Tahminlerin; yurt içindeki tam kapanmanın enflasyon ve büyüme üzerindeki etkilerini de içerdiği vurgulanırken, küresel büyüme ve dış talep görünümünde salgın kaynaklı olumsuz bir şokun yaşanmayacağı ve küresel risk iştahında ilave bozulma olmayacağı bir görünüm çerçevesinde üretildiği paylaşıldı.
İktisadi faaliyette yılın ilk çeyreğinde görülen güçlü seyrin ardından, parasal duruşun krediler ve iç talep üzerindeki yavaşlatıcı etkilerinin belirginleşmesiyle takip eden dönemde ılımlı bir eğilim öngörülmekte. Bu beklentiyle uyumlu olarak mart ayında yapılan ilave sıkılaşmanın kredi ve iç talepteki sınırlayıcı etkilerinin önümüzdeki dönemde belirginleşeceği ve enflasyon üzerindeki talep yönlü baskıların hafifleyeceği öngörülmekte.

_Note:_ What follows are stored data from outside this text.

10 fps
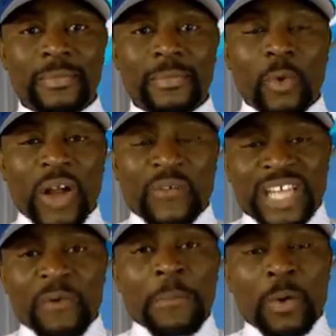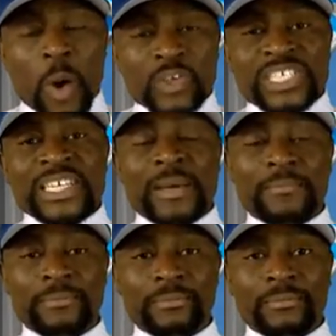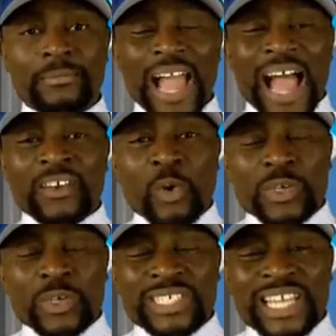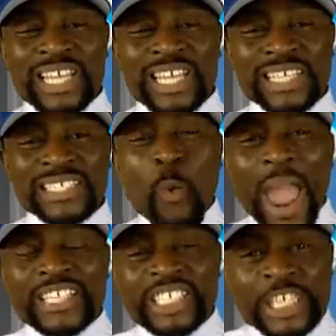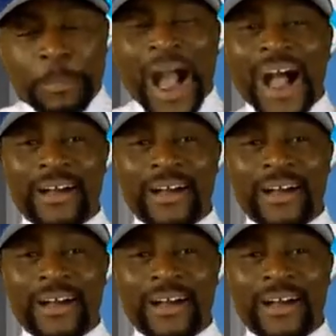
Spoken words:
We'll get for start for make our own thing them. And those things will be way cheaper.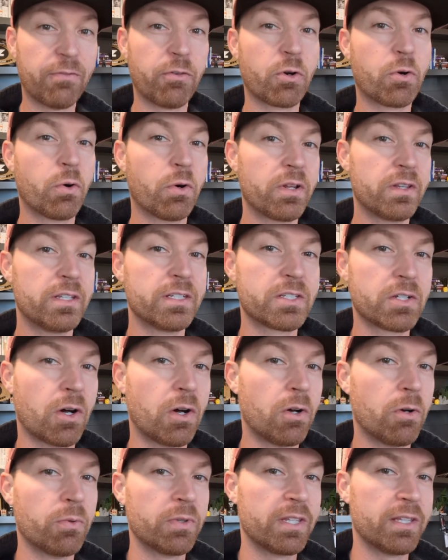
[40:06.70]
I've recorded this
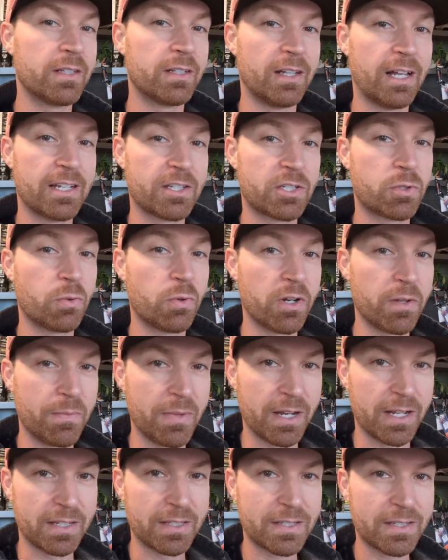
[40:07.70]
all within the last 20
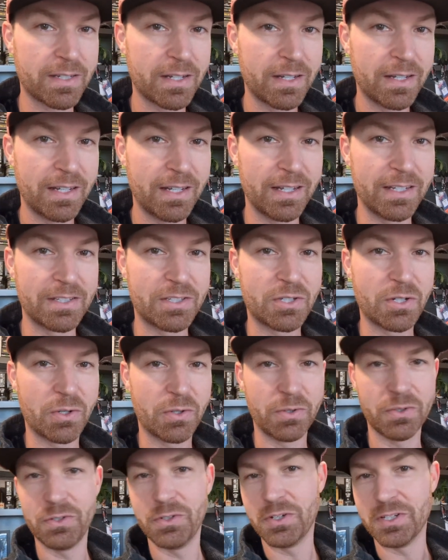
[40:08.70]
minutes. And
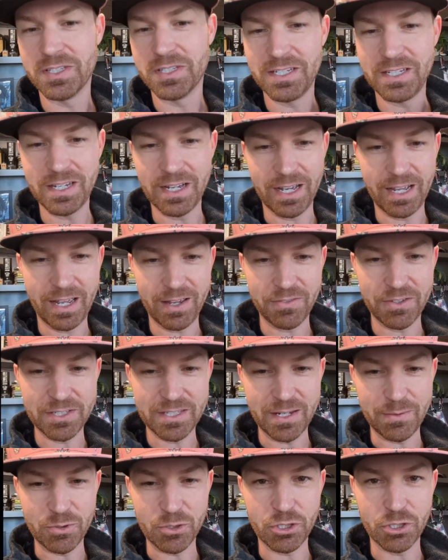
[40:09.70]
so you can see I have the
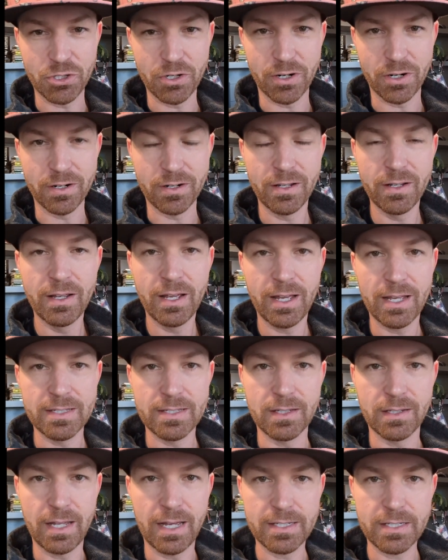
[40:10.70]
same shirt on
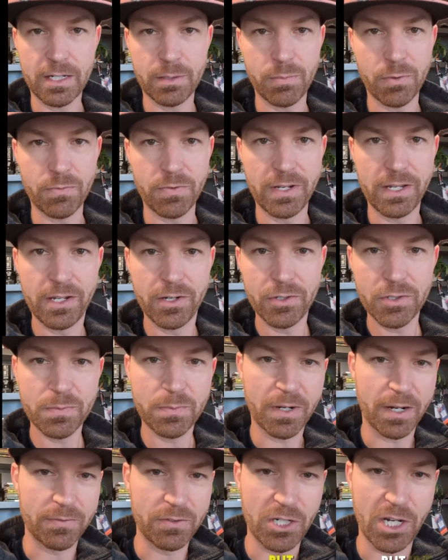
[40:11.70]
as the last couple
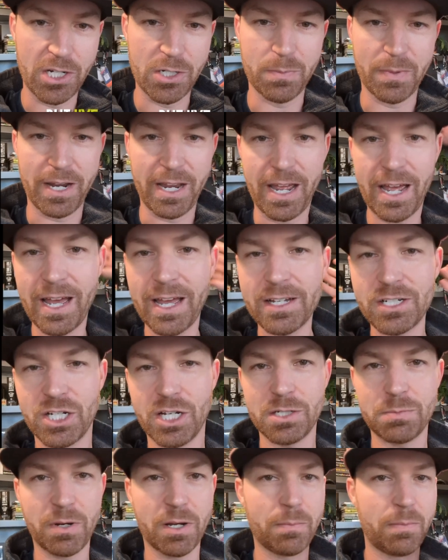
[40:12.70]
videos, but I've changed my hat,
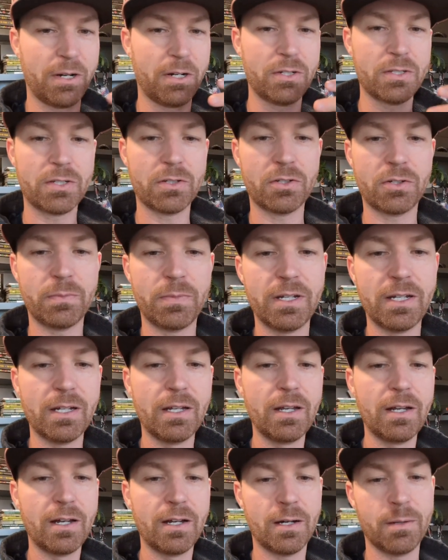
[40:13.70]
changed my appearance a little
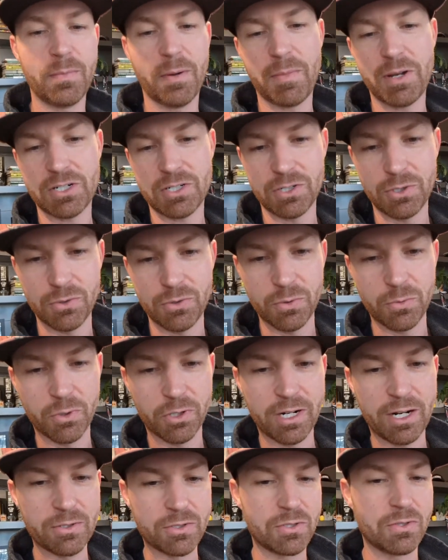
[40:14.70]
bit. I'm actually going to
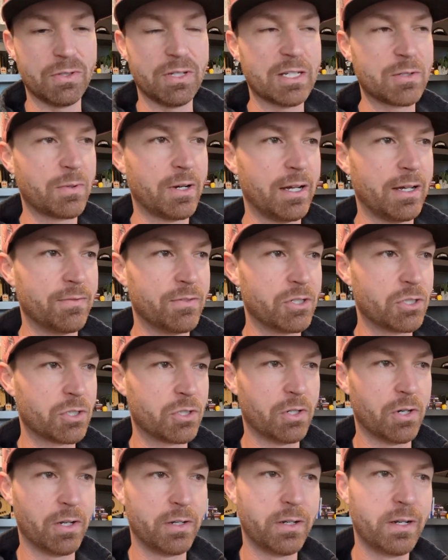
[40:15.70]
work out soon, that's why I have this
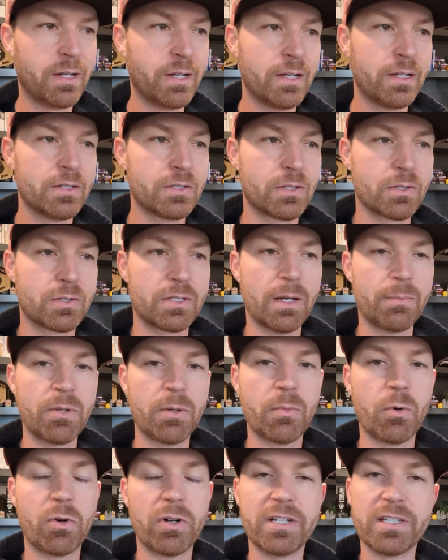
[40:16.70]
shirt on. So step
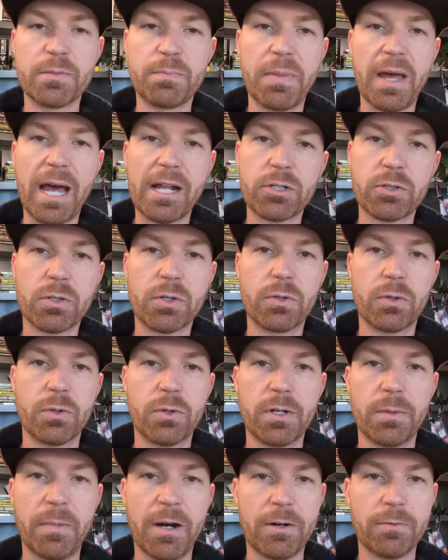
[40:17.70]
number 1 is batch
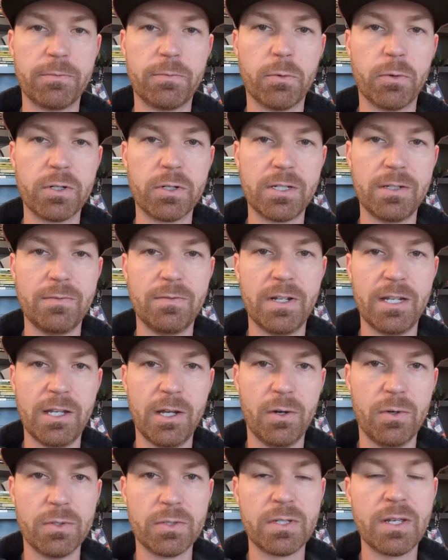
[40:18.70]
record about 14
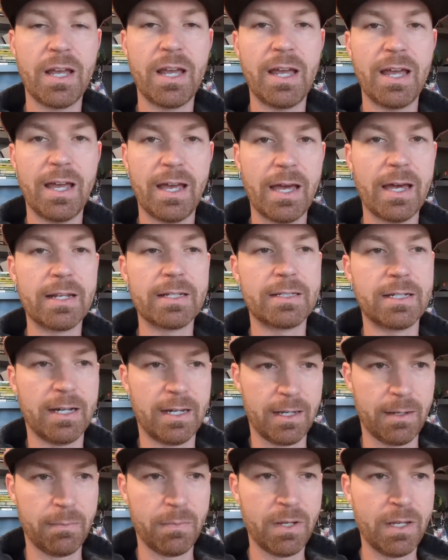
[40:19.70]
videos at a
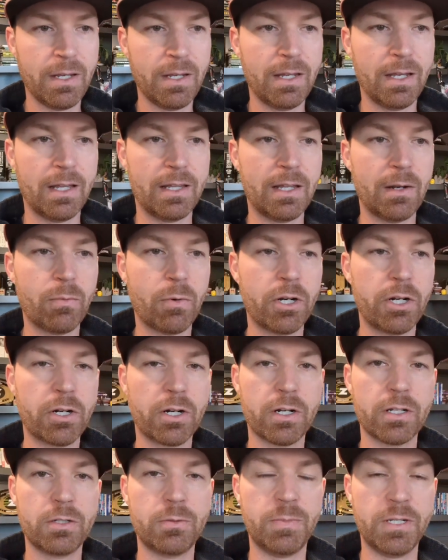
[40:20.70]
time. And then what you're
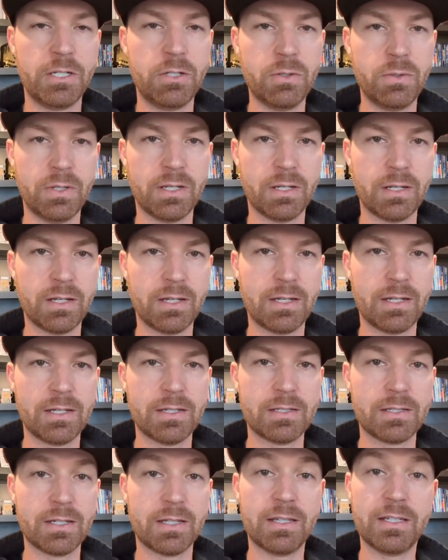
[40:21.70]
going to be doing
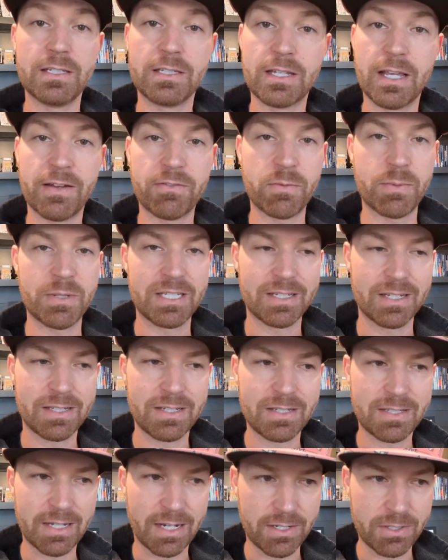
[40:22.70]
is, and these have to be
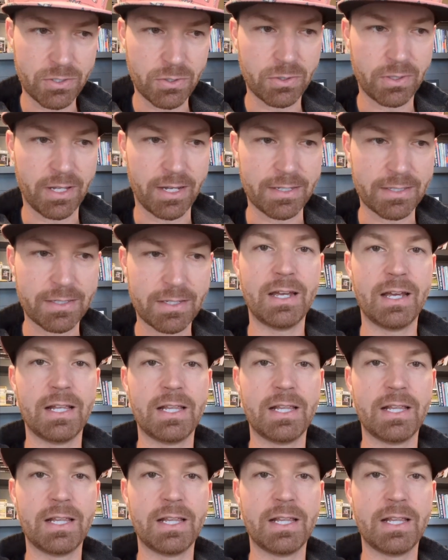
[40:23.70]
60 seconds or less.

TCMB Başkanı Şahap Kavcıoğlu, küresel finansal piyasalarda veri duyarlılığının ve buna bağlı oynaklıkların devam edeceğini, dolayısıyla para politikasında ihtiyatlı duruşun öneminin arttığı bir döneme girdiğimizi değerlendirirken, enflasyonun nisan ayında tepe noktaya ulaşmasını ve yılın ikinci yarısından sonra enflasyonda düşüş öngördüklerini, gerçekleşen ve beklenen enflasyon üzerinde bir reel getirinin korunacağını belirtti. PPK karar metninden “Gerekirse ilave sıkılaştırma yapılabilir" ifadesinin çıkarılmasına ilişkin olarak da sıkı duruşta herhangi bir değişiklik olmadığını vurguladı. Rezerv güçlendirmeye devam edeceklerini ve rezerv biriktirme kapsamında reeskont kredilerinin bu yıl 21 milyar USD civarında katkı yapacağını ifade etti. Gerekmesi halinde bireysel kredilere dönük seçici makro ihtiyati tedbirler alabileceklerini de vurguladı.